### WORK TO BE COMPLETED
Wherever the string "from" turns up in the data, copy the whole line.
::: DATA EXCERPTS :::
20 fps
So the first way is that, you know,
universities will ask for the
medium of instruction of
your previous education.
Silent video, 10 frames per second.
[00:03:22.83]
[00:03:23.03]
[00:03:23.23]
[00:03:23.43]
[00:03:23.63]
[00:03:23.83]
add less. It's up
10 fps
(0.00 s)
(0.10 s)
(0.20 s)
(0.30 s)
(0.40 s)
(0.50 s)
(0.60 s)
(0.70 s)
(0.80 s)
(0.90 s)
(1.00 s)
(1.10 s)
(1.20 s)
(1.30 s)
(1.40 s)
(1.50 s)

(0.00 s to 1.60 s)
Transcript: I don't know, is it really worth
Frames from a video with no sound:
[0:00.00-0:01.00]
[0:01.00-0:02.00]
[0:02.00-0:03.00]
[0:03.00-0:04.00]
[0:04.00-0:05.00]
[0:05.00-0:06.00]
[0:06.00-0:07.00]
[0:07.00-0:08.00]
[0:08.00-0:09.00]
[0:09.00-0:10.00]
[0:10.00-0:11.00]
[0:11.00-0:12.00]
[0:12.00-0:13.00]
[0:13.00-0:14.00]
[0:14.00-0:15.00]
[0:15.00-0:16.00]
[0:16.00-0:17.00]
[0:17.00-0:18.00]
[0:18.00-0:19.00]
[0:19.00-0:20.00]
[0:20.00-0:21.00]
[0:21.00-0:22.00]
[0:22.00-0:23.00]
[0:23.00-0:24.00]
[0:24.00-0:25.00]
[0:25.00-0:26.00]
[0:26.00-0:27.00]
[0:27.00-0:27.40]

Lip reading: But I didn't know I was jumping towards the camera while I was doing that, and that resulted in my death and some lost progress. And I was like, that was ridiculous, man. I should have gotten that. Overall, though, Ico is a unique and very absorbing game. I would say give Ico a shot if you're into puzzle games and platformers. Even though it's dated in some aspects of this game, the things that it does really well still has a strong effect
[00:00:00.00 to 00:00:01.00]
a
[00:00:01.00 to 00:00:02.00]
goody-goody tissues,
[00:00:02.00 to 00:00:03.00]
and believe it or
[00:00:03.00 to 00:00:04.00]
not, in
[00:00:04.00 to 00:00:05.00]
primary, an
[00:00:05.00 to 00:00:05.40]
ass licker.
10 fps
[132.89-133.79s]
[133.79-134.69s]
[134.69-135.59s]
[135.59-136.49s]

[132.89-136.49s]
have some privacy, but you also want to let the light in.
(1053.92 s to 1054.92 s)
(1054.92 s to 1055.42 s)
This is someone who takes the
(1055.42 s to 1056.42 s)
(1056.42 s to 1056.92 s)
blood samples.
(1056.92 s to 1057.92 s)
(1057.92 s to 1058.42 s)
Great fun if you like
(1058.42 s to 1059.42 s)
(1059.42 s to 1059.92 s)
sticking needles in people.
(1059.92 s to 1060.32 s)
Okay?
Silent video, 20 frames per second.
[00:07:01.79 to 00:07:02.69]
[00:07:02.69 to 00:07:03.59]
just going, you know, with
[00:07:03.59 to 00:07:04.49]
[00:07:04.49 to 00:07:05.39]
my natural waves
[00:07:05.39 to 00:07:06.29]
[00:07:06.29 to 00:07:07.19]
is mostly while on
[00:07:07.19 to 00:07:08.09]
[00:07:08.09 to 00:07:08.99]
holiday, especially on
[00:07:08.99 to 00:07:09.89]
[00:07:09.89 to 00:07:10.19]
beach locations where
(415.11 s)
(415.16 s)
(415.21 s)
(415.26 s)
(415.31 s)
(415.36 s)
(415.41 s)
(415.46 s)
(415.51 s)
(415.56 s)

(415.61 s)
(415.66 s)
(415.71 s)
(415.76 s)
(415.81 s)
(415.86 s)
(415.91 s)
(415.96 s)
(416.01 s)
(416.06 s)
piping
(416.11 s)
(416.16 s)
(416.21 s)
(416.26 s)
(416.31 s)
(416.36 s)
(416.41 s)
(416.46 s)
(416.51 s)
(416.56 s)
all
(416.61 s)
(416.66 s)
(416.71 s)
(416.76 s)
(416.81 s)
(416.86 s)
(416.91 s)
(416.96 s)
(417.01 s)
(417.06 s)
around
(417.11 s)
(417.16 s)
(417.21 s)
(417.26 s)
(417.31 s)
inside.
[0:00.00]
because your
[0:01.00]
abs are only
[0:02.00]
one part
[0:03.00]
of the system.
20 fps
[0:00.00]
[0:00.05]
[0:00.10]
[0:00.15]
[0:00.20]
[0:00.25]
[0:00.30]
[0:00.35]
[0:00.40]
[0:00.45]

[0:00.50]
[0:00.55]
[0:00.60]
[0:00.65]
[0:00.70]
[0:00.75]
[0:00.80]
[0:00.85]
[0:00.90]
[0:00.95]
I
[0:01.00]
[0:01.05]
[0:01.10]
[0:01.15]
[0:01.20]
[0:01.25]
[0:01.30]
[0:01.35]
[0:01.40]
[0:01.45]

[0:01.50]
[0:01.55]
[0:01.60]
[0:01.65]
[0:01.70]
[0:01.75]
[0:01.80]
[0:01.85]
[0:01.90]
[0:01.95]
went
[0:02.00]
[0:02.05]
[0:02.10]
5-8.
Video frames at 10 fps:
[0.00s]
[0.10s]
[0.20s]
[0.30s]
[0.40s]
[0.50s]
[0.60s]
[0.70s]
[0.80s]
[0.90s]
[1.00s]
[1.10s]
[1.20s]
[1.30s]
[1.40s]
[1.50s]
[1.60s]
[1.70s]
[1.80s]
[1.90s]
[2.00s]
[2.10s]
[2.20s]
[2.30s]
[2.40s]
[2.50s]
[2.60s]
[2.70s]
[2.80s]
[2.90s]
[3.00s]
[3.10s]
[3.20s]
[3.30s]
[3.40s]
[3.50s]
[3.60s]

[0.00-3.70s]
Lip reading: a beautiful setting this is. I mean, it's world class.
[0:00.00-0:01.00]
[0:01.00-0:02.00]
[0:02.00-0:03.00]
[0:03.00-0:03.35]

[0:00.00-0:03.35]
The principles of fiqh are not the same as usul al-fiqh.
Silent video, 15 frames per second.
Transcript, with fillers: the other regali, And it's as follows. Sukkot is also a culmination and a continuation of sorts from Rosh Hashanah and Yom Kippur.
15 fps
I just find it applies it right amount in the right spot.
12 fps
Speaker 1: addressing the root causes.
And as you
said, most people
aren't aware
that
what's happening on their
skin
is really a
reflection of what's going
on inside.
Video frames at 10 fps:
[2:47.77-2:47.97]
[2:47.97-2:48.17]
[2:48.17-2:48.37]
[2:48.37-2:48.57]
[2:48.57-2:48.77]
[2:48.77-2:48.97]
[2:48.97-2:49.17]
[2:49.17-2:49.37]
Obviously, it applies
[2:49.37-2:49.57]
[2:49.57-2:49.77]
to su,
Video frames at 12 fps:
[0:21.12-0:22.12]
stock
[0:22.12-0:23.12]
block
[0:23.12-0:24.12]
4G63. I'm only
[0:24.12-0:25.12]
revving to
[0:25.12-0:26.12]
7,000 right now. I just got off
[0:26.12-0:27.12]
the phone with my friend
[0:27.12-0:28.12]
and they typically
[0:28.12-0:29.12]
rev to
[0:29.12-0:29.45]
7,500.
:::
### OUTPUT FOR THIS TASK
Frames from a video with no sound:
Transcript, with fillers: the other regali, And it's as follows. Sukkot is also a culmination and a continuation of sorts from Rosh Hashanah and Yom Kippur.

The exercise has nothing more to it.